For purposes of this Agreement, a Member’s “Pro Rata Portion” shall mean the percentage calculated by dividing (i) the Membership Interests held by such Member immediately prior to Closing by (ii) the total number of Membership Interests held by all the Members immediately prior to Closing.
(a) any inaccuracy in or breach of any representation or warranty made by Liquid Holdings in this Agreement; or
(b) any breach of any covenant or obligation of Liquid Holdings in this Agreement.
Section 6.3 Survival of Representations and Warranties.
(a) The representations and warranties set forth in Article 2, Section 3.1 (Organization), Section 3.2 (Authority), Section 3.4 (Title to Assets), 3.12 (Brokers and Finders), Section 3.13 (Capitalization and Subsidiaries), Section 4.1 (Organization), Section 4.2 (Authority), Section 4.3 (Consideration Units) shall survive Closing and remain in full force indefinitely.
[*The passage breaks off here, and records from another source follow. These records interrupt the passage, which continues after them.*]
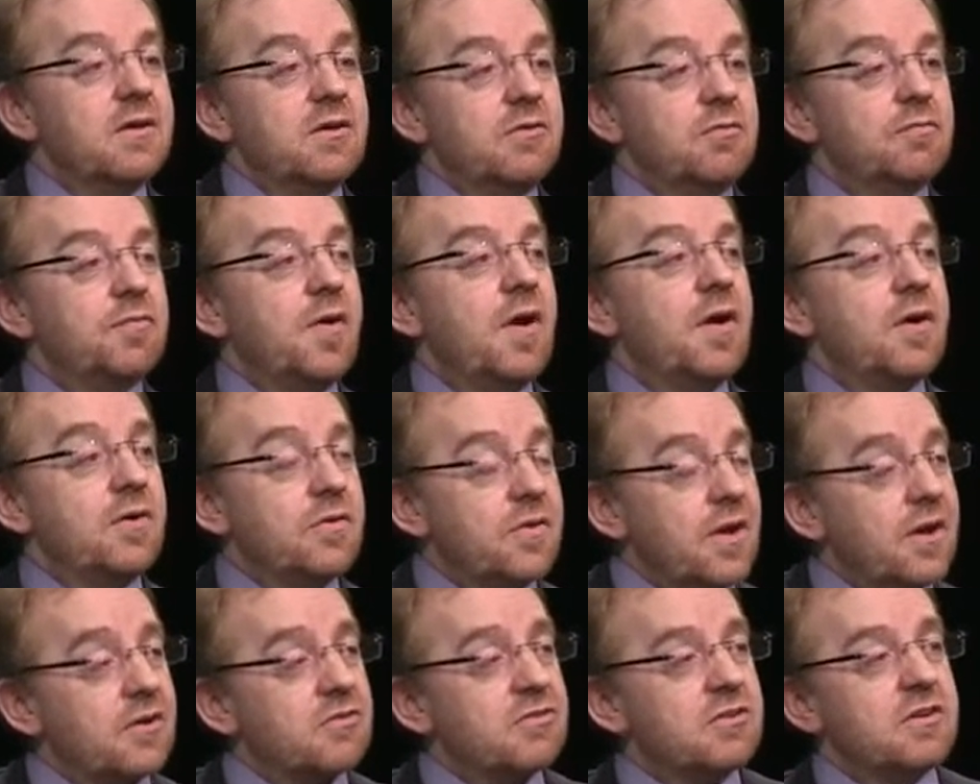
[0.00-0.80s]
you
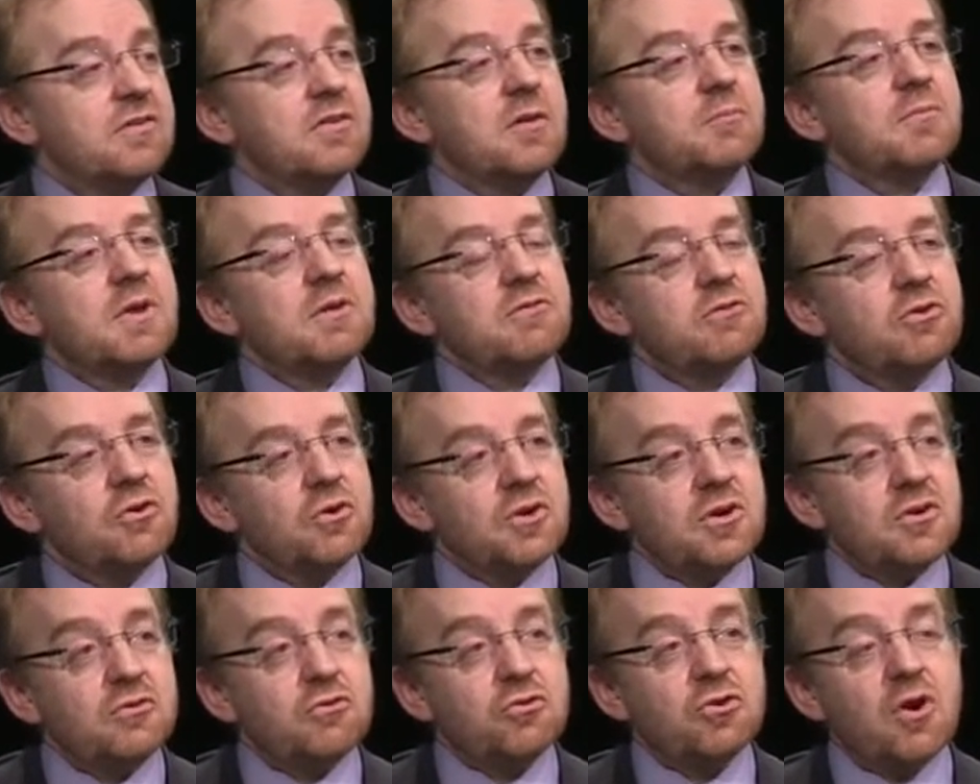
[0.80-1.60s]
find actually sometimes you
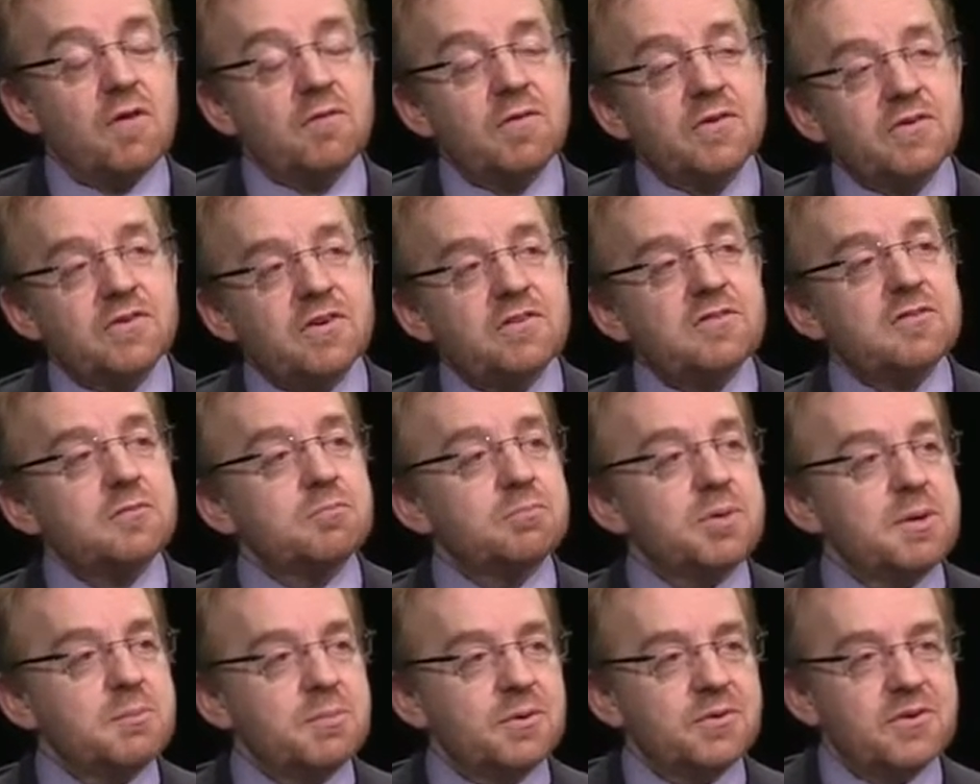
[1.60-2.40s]
got into
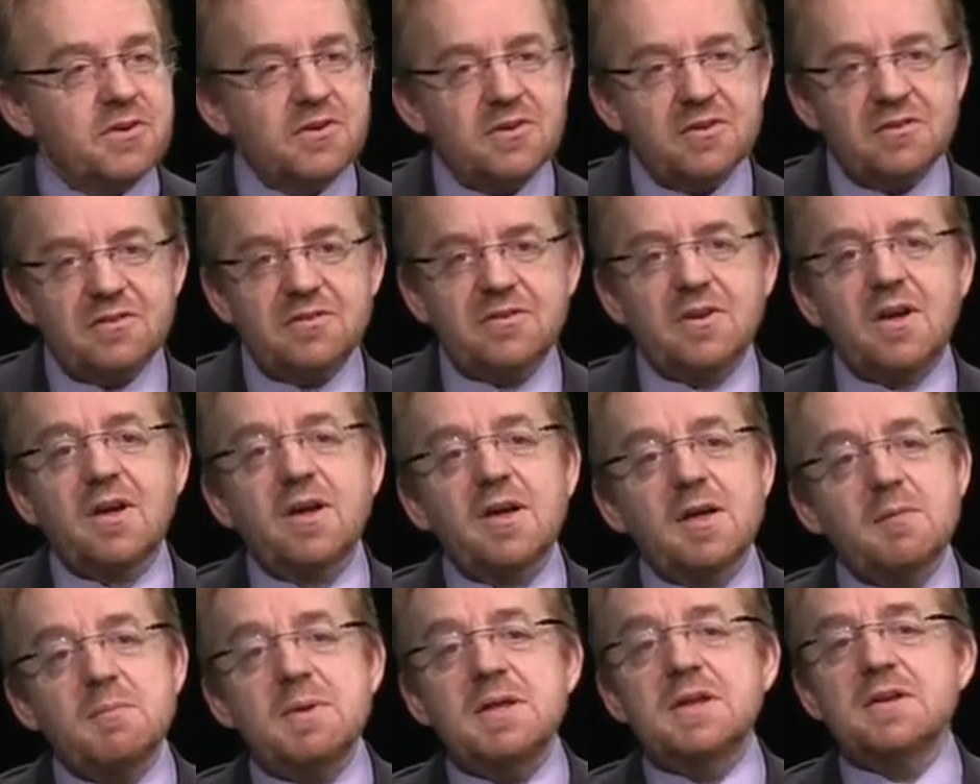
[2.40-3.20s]
conversation, people didn't
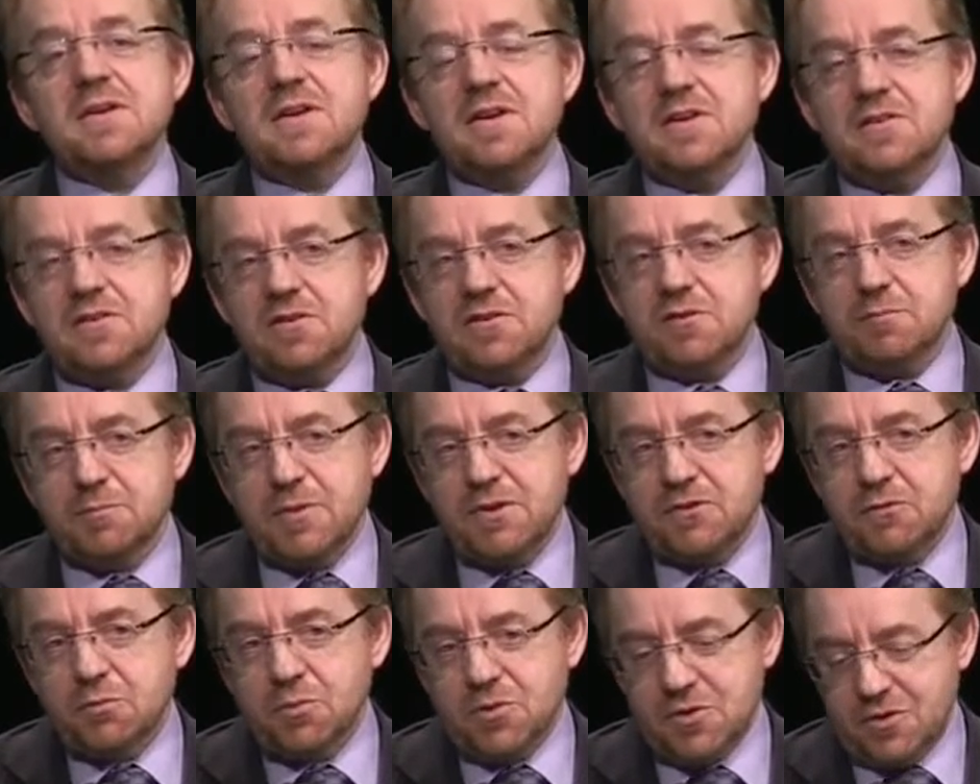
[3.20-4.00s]
uh, immediately
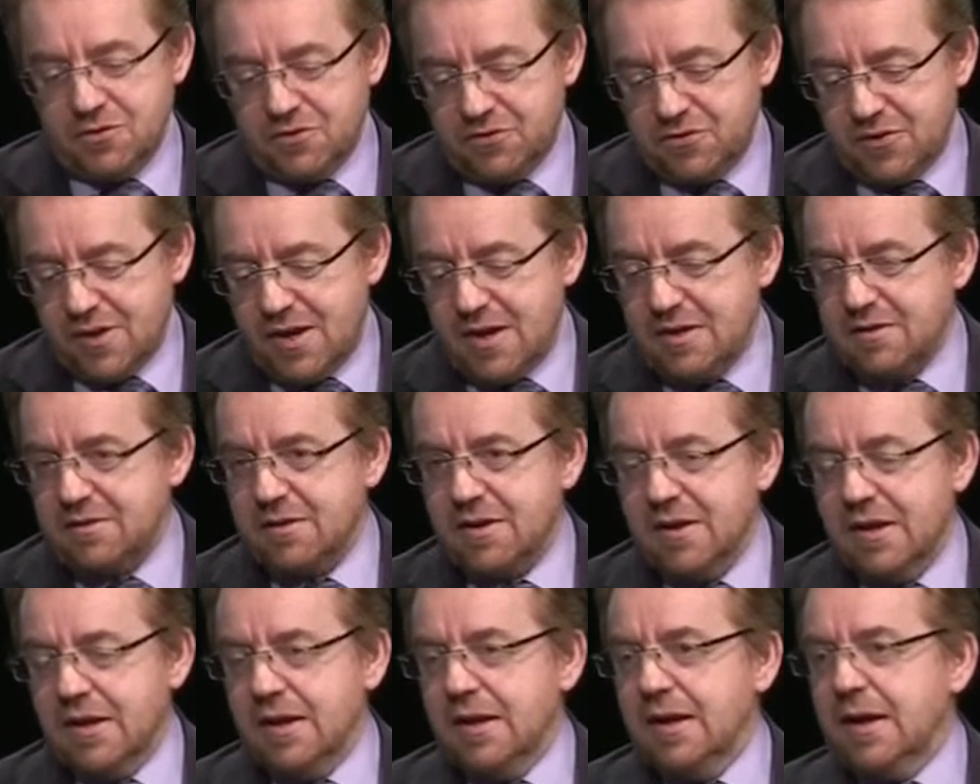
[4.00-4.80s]
dismiss what you said,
All other representations and warranties shall survive Closing for a period of one (1) year from the Closing Date (the “Survival Date”).
(b) Covenants and agreements that, by their express terms survive for a period expressly set forth herein shall survive for such period; all other covenants and agreements hereunder shall survive Closing and continue in full force an effect until the Survival Date.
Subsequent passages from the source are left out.